[Start of section]

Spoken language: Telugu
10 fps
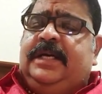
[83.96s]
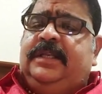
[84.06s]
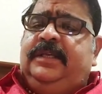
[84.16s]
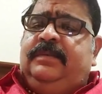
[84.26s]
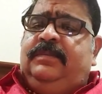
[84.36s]
సో
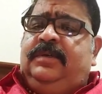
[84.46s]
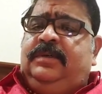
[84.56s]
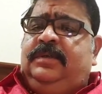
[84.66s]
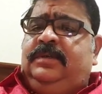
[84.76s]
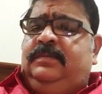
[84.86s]
ఈ
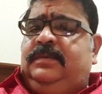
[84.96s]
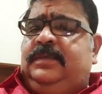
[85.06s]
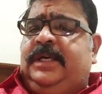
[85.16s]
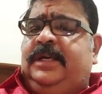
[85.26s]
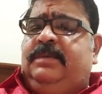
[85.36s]
మధ్యకాలంలో నిన్న
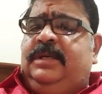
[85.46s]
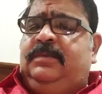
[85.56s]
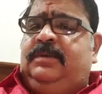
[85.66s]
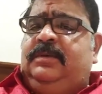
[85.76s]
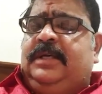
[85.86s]
మొన్న నేను
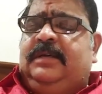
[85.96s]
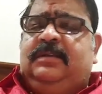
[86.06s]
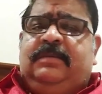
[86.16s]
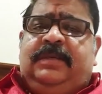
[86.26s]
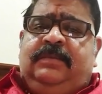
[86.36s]
ఒక వీడియో
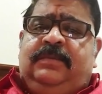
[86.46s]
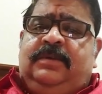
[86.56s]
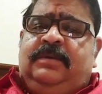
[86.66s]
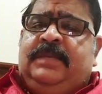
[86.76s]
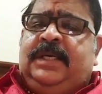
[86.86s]
చూసినాను
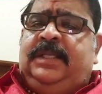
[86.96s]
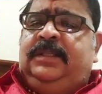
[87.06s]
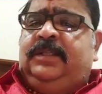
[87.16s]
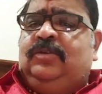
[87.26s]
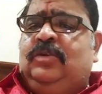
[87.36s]
స్వాతి
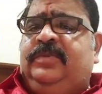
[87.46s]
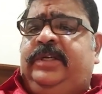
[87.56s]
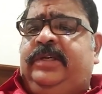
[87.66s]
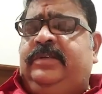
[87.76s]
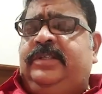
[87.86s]
అని చెప్పి
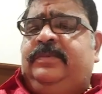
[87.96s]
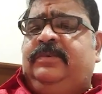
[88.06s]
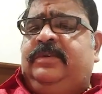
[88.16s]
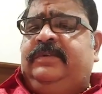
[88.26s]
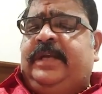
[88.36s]
ఒక టీవీ
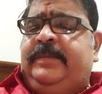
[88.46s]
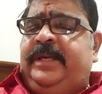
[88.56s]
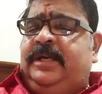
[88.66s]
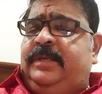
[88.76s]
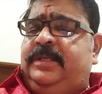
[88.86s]
యాంకర్
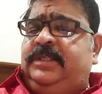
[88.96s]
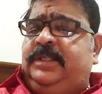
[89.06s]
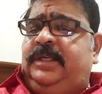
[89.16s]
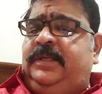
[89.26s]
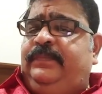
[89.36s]

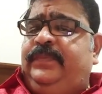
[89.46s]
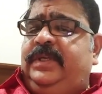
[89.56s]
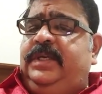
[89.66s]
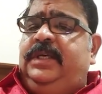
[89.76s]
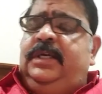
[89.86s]
ఇండియాకు
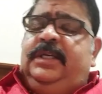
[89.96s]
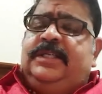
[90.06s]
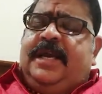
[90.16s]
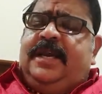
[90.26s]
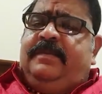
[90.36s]
పాజిటివ్గా
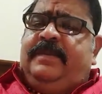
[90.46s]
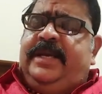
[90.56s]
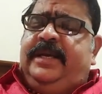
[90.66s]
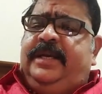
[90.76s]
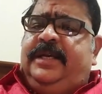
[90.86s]
మాట్లాడుతూ ఉంటే వేరే
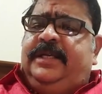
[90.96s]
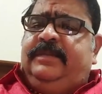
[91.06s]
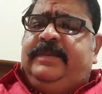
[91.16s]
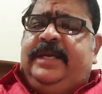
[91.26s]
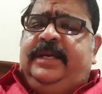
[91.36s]
అమ్మాయి
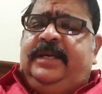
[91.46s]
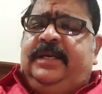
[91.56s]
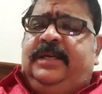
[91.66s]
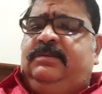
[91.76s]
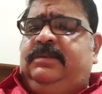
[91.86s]
వచ్చేసి
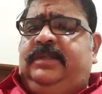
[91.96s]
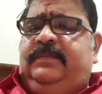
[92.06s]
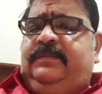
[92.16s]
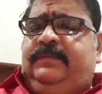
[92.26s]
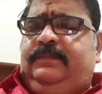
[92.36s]
నెగిటివ్గా
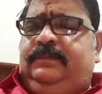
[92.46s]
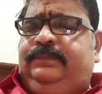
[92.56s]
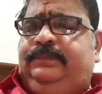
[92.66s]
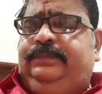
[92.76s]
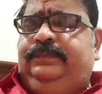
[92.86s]
మాట్లాడుతూ ఉంది
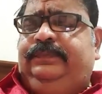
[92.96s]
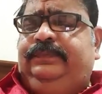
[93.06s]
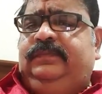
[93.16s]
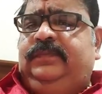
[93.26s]
ఇండియాకు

[End of section]

Required action
Provide a precise transcription of the listing, excluding each picture.

Completed task
Spoken language: Telugu
10 fps
[83.96s]
[84.06s]
[84.16s]
[84.26s]
[84.36s]
సో
[84.46s]
[84.56s]
[84.66s]
[84.76s]
[84.86s]
ఈ
[84.96s]
[85.06s]
[85.16s]
[85.26s]
[85.36s]
మధ్యకాలంలో నిన్న
[85.46s]
[85.56s]
[85.66s]
[85.76s]
[85.86s]
మొన్న నేను
[85.96s]
[86.06s]
[86.16s]
[86.26s]
[86.36s]
ఒక వీడియో
[86.46s]
[86.56s]
[86.66s]
[86.76s]
[86.86s]
చూసినాను
[86.96s]
[87.06s]
[87.16s]
[87.26s]
[87.36s]
స్వాతి
[87.46s]
[87.56s]
[87.66s]
[87.76s]
[87.86s]
అని చెప్పి
[87.96s]
[88.06s]
[88.16s]
[88.26s]
[88.36s]
ఒక టీవీ
[88.46s]
[88.56s]
[88.66s]
[88.76s]
[88.86s]
యాంకర్
[88.96s]
[89.06s]
[89.16s]
[89.26s]
[89.36s]

[89.46s]
[89.56s]
[89.66s]
[89.76s]
[89.86s]
ఇండియాకు
[89.96s]
[90.06s]
[90.16s]
[90.26s]
[90.36s]
పాజిటివ్గా
[90.46s]
[90.56s]
[90.66s]
[90.76s]
[90.86s]
మాట్లాడుతూ ఉంటే వేరే
[90.96s]
[91.06s]
[91.16s]
[91.26s]
[91.36s]
అమ్మాయి
[91.46s]
[91.56s]
[91.66s]
[91.76s]
[91.86s]
వచ్చేసి
[91.96s]
[92.06s]
[92.16s]
[92.26s]
[92.36s]
నెగిటివ్గా
[92.46s]
[92.56s]
[92.66s]
[92.76s]
[92.86s]
మాట్లాడుతూ ఉంది
[92.96s]
[93.06s]
[93.16s]
[93.26s]
ఇండియాకు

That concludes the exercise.